▸ **DESCRIPTION OF THE TASK**
Return all of the entries below, word for word. Omit each picture.
RECORDS FOR THE TASK Start Marker
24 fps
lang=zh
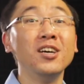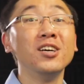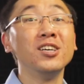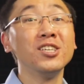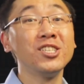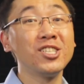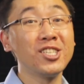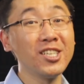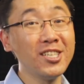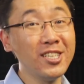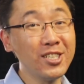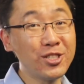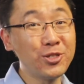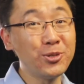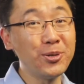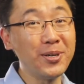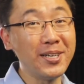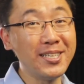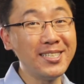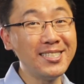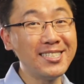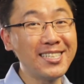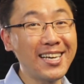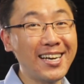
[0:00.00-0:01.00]
神的
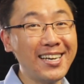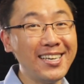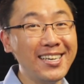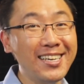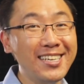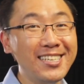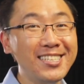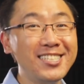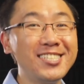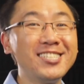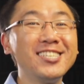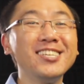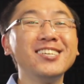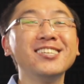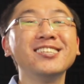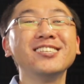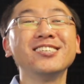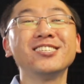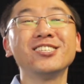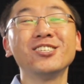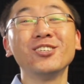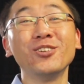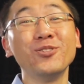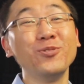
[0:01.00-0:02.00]
存在真
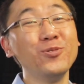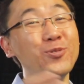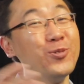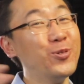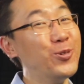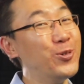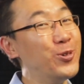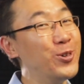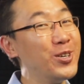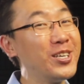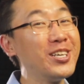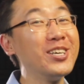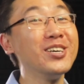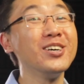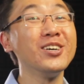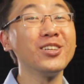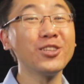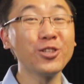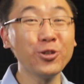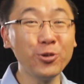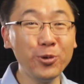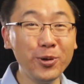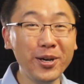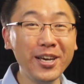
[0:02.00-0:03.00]
的是无可
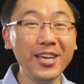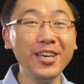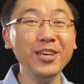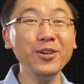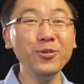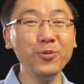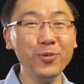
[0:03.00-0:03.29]
推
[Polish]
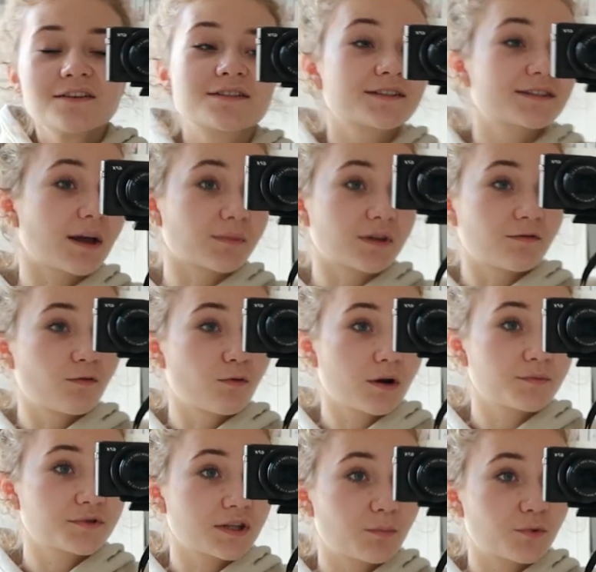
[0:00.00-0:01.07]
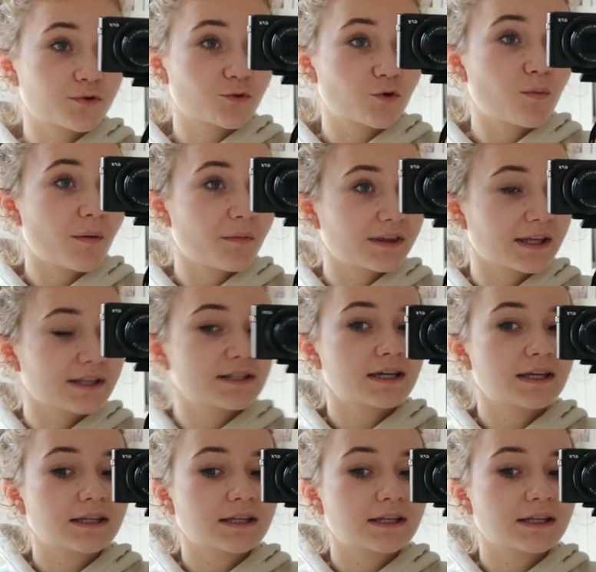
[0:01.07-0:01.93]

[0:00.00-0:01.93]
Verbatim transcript: W sensie tamta w ogóle mi się na początku, pamiętacie,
RECORDS FOR THE TASK End Marker
▸ **ANSWER BOX**
24 fps
lang=zh
[0:00.00-0:01.00]
神的
[0:01.00-0:02.00]
存在真
[0:02.00-0:03.00]
的是无可
[0:03.00-0:03.29]
推
[Polish]
[0:00.00-0:01.07]
[0:01.07-0:01.93]

[0:00.00-0:01.93]
Verbatim transcript: W sensie tamta w ogóle mi się na początku, pamiętacie,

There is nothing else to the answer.